It is sectional drawing which shows schematic structure of the current sensor which concerns on 1st Embodiment. It is a distribution map which shows magnetic flux density distribution when a weak electric current flows. It is a distribution map which shows magnetic flux density distribution of the area | region enclosed with the broken line shown in FIG. It is a graph which shows the relationship between a detection magnetic flux and a to-be-measured electric current. It is a distribution map which shows magnetic flux density distribution when a strong current flows. FIG. 6 is a distribution diagram showing a magnetic flux density distribution in a region surrounded by a broken line shown in FIG. 5. It is a graph which shows the relationship between a detection magnetic flux and a to-be-measured electric current. It is sectional drawing which shows the modification of a current sensor.

Hereinafter, embodiments of the present invention will be described with reference to the drawings.
(First embodiment)
The current sensor according to the present embodiment will be described with reference to FIGS. In FIG. 1, the boundaries between the plate portions 33 and 34 and the connecting portion 35 are indicated by broken lines.

  Hereinafter, the three directions orthogonal to each other are referred to as an x direction, a y direction, and a z direction. A plane defined by the x direction and the y direction is an xy plane, a plane defined by the y direction and the z direction is a yz plane, and a plane defined by the z direction and the x direction is a zx plane. It shows. The y direction corresponds to the flow direction described in the claims. The zx plane corresponds to the specified plane described in the claims. Hereinafter, the zx plane is simply referred to as a prescribed plane.

  The current sensor 100 detects the measured current based on the measured magnetic flux generated by the flow of the measured current of the bus bar 110. As shown in FIG. 1, the current sensor 100 includes a magnetoelectric conversion unit 10 and a magnetic shield unit 30. The magnetoelectric conversion unit 10 converts the magnetic flux to be measured into an electrical signal, and the magnetic shield unit 30 surrounds the magnetoelectric conversion unit 10 and the bus bar 110. Each of the bus bar 110 and the magnetic shield part 30 has a shape extending in the y direction, and the shape of the prescribed plane orthogonal to the y direction is constant.

  The current to be measured flows in the direction in which the bus bar 110 extends, that is, in the y direction. Therefore, the flow of the current to be measured in the y direction generates a magnetic flux to be measured according to the right-handed screw law in a defined plane orthogonal to the y direction. The magnetoelectric conversion unit 10 converts the magnetic flux to be measured into an electric signal. By doing so, the current sensor 100 detects the current to be measured.

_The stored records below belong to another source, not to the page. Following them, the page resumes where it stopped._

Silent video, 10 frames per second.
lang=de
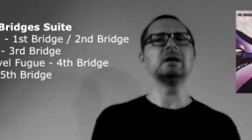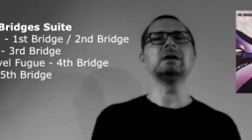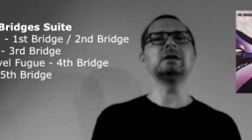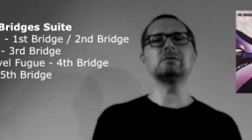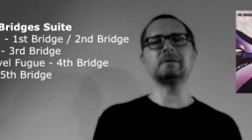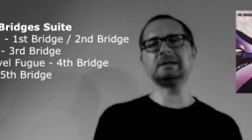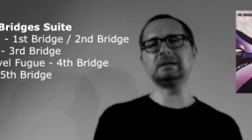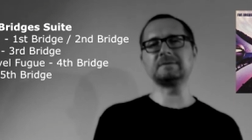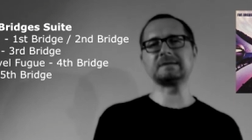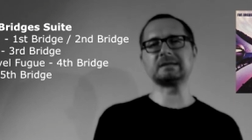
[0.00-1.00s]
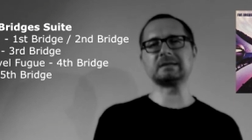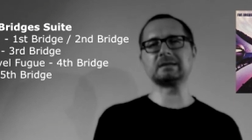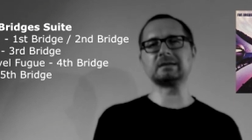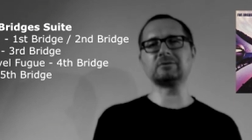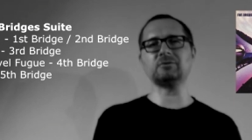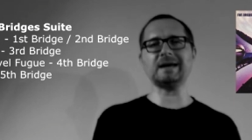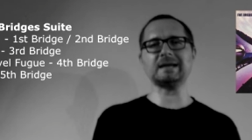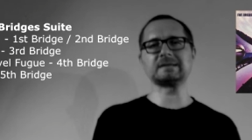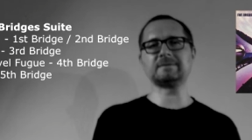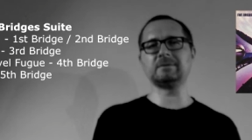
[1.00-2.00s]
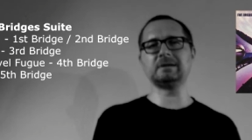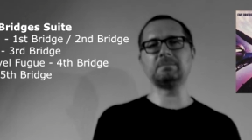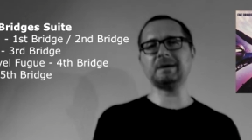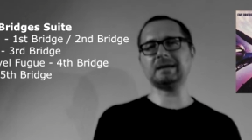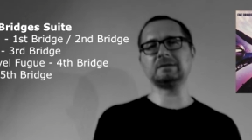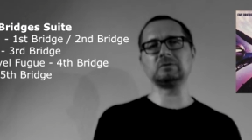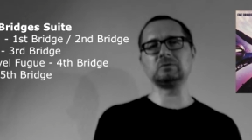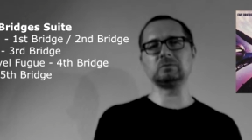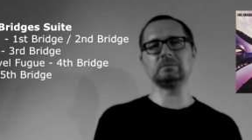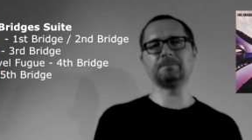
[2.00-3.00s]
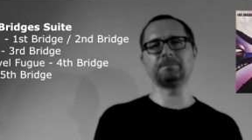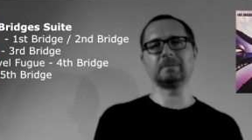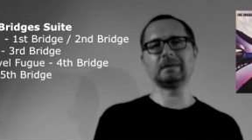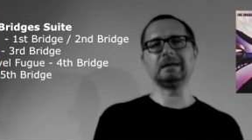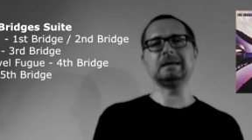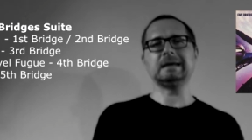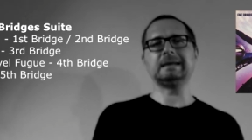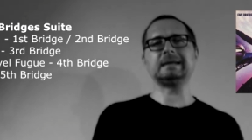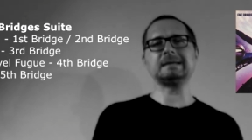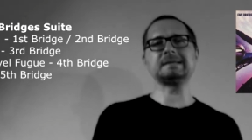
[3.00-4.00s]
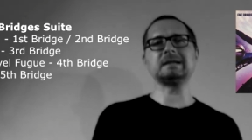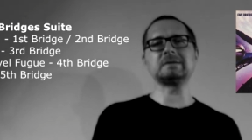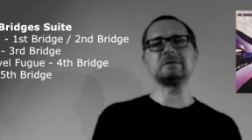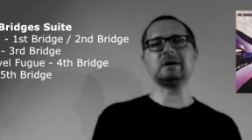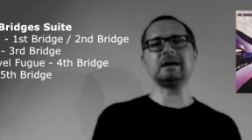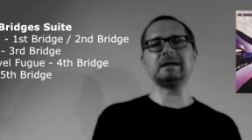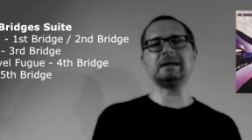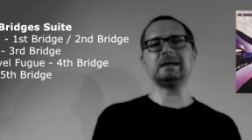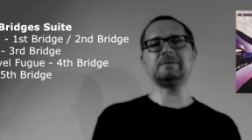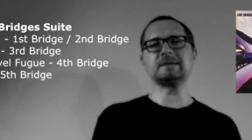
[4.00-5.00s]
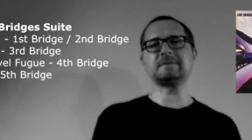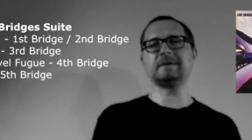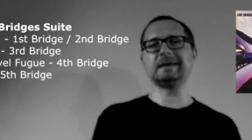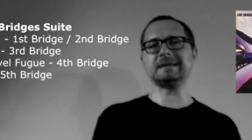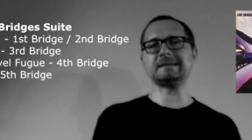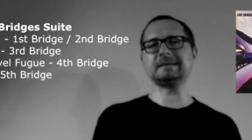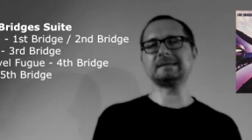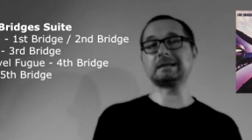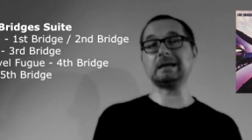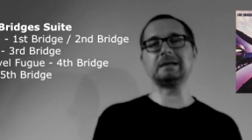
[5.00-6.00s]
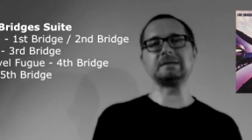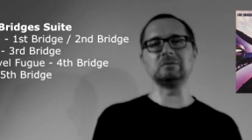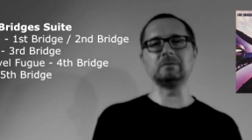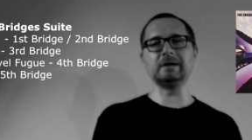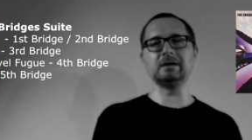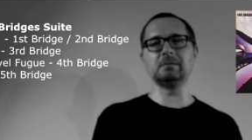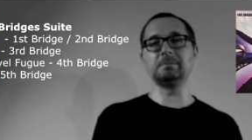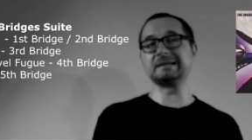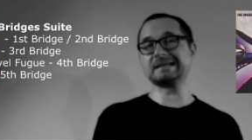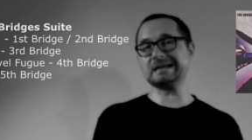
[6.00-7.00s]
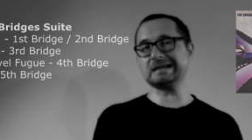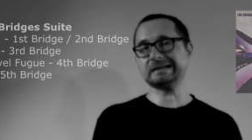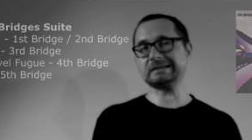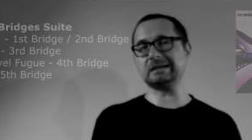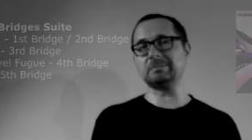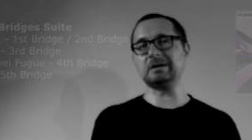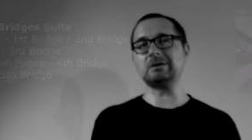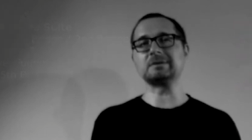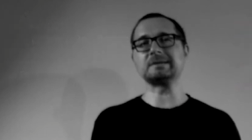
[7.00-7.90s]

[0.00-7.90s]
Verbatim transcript: innovativsten Tracks von der Band zu tun. Das ist also ein etwas vergessenes kleines Juwel, bizarr, aber auch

  The magnetoelectric conversion unit 10 is formed by forming a magnetoelectric conversion element on a semiconductor substrate. As the magnetoelectric conversion element, a magnetoresistive effect element whose resistance value varies by transmission of magnetic flux, or a Hall element whose Hall voltage varies by transmission of magnetic flux can be adopted. The magnetoelectric conversion element is formed on the surface layer of one surface of the semiconductor substrate, and detects a magnetic flux along the one surface. One surface is opposed to the inner surface of the first plate portion 33 described later, and is along the xy plane. The magnetoelectric transducer detects a magnetic flux along the xy plane. Since the magnetic flux to be measured is along the specified plane (z-x plane) as described above, the magnetoelectric transducer detects a component along the x direction in the magnetic flux to be measured.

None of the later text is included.